Welcome to Markets Desk, your midday read on the stories that matter.
Corpus Christi, Texas — home to the nation's largest oil export hub — is deep in a water crisis that has gone largely unnoticed outside the region. Since August of twenty twenty four, the city's three hundred eighteen thousand residents have faced a ban on lawn watering, with restrictions extending to gardens and commercial use. When critical energy infrastructure and scarce freshwater compete for the same ground, that is a supply chain vulnerability worth watching.
Turning to agriculture and climate, a new scientific study finds that rice cultivation — which feeds more than half the global population — generates greenhouse gas emissions equivalent to two hundred thirty nine million cars annually.
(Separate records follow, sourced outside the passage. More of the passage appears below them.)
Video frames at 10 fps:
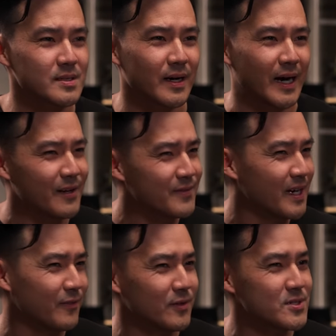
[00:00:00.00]
kind of
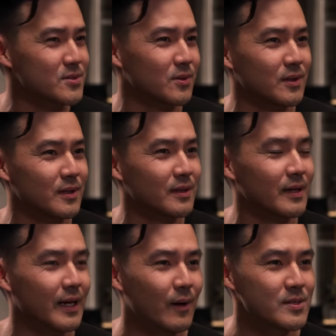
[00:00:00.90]
diverse, or
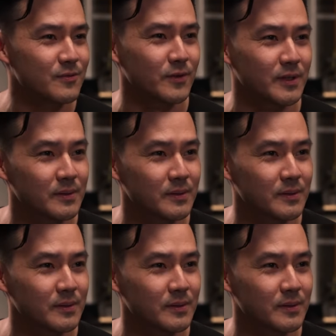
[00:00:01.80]
yeah, how was it for you?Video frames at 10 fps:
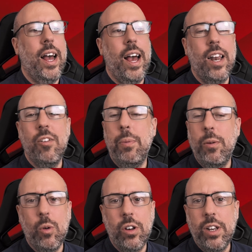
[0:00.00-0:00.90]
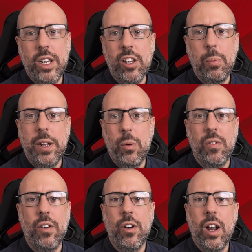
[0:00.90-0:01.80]
And I've been wanting to speak
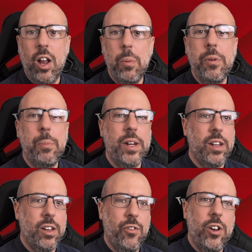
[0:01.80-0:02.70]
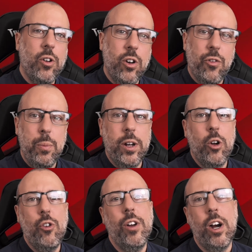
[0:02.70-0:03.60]
with other clubs because if they're not going to offer me a
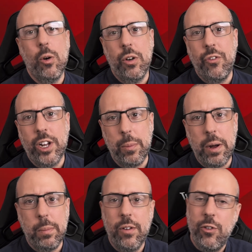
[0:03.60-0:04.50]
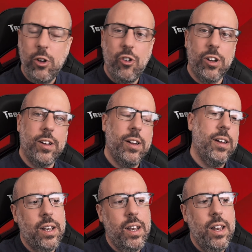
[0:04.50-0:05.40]
contract, I want to think about my future.
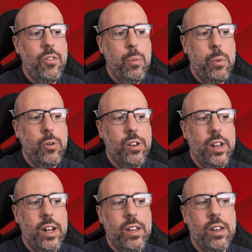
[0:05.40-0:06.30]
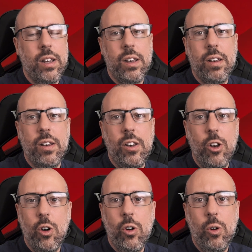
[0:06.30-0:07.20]
Liverpool said,
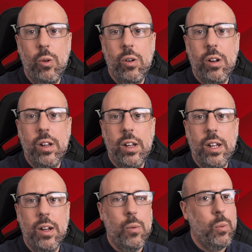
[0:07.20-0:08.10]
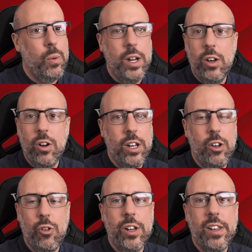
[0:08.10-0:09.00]
no, we're not
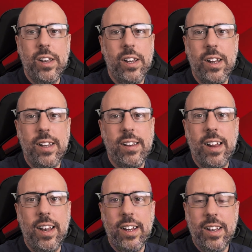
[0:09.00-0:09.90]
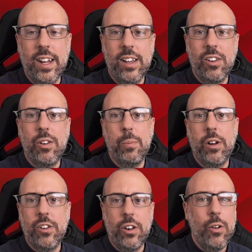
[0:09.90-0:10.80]
interested in sending Diaz to
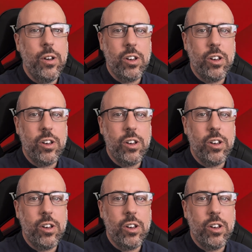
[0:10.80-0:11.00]
Barcelona.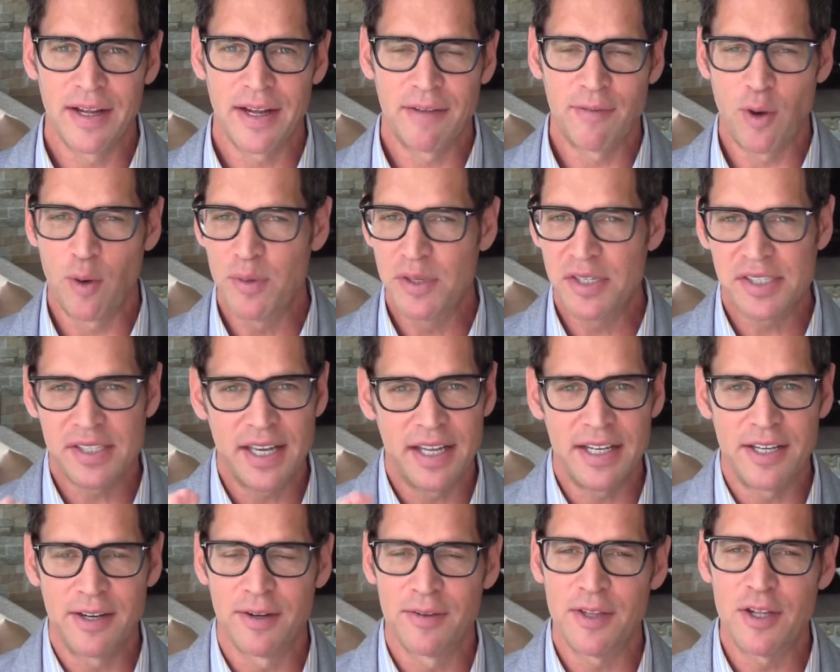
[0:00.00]
I've always
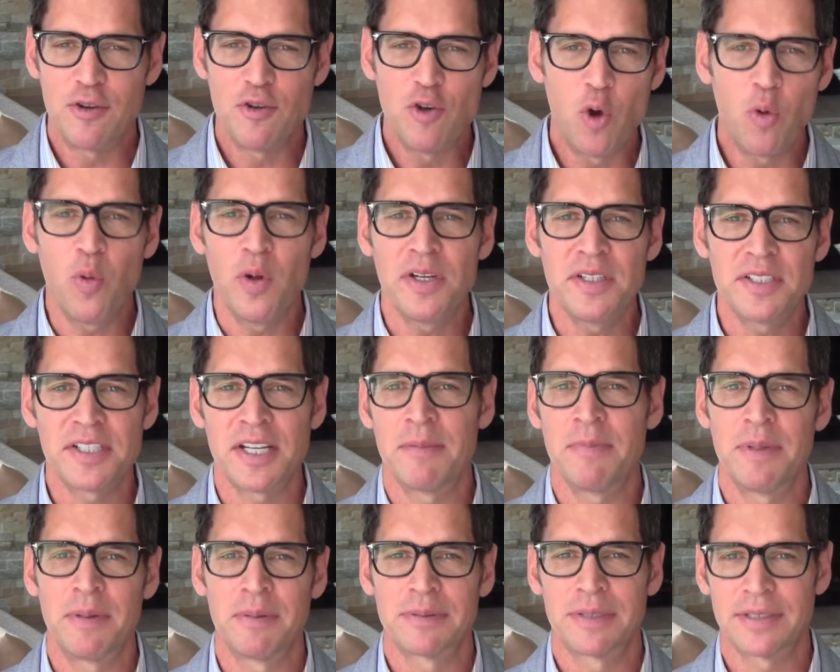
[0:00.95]
said here that no one's
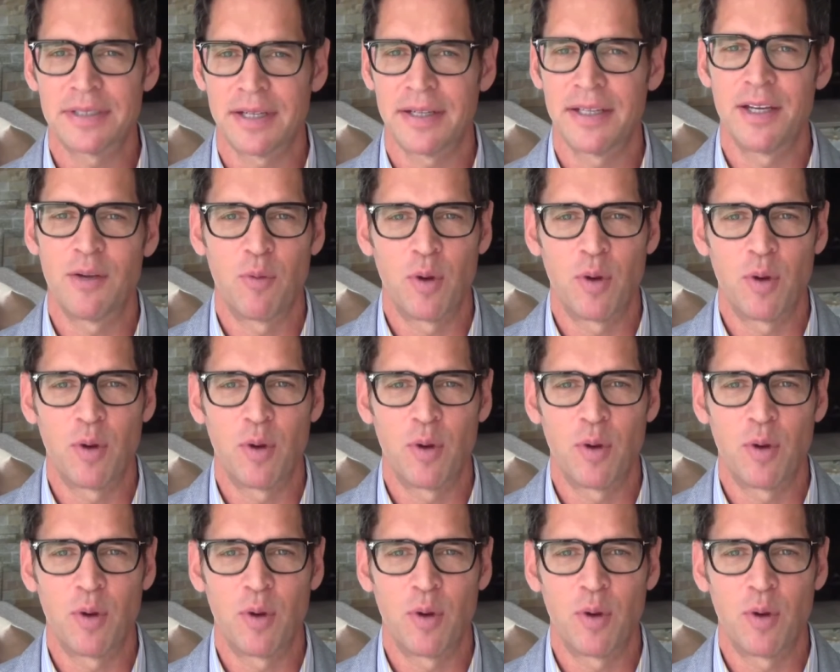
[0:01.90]
going to be able to tell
The culprit is flooded paddy soil, which creates ideal conditions for methane-producing microbes. For food and commodity markets, any policy response to those findings carries significant implications for production costs and trade flows.
And for investors thinking beyond the near-term noise, a fresh look at international ETFs is gaining traction among portfolio strategists. With U.S. valuations stretched and dollar dynamics shifting, the argument for adding diversified foreign exposure to core long-term holdings is becoming harder to dismiss, particularly for patient capital with a five-year-plus horizon.
That's the tape. Markets Desk, signing off the floor.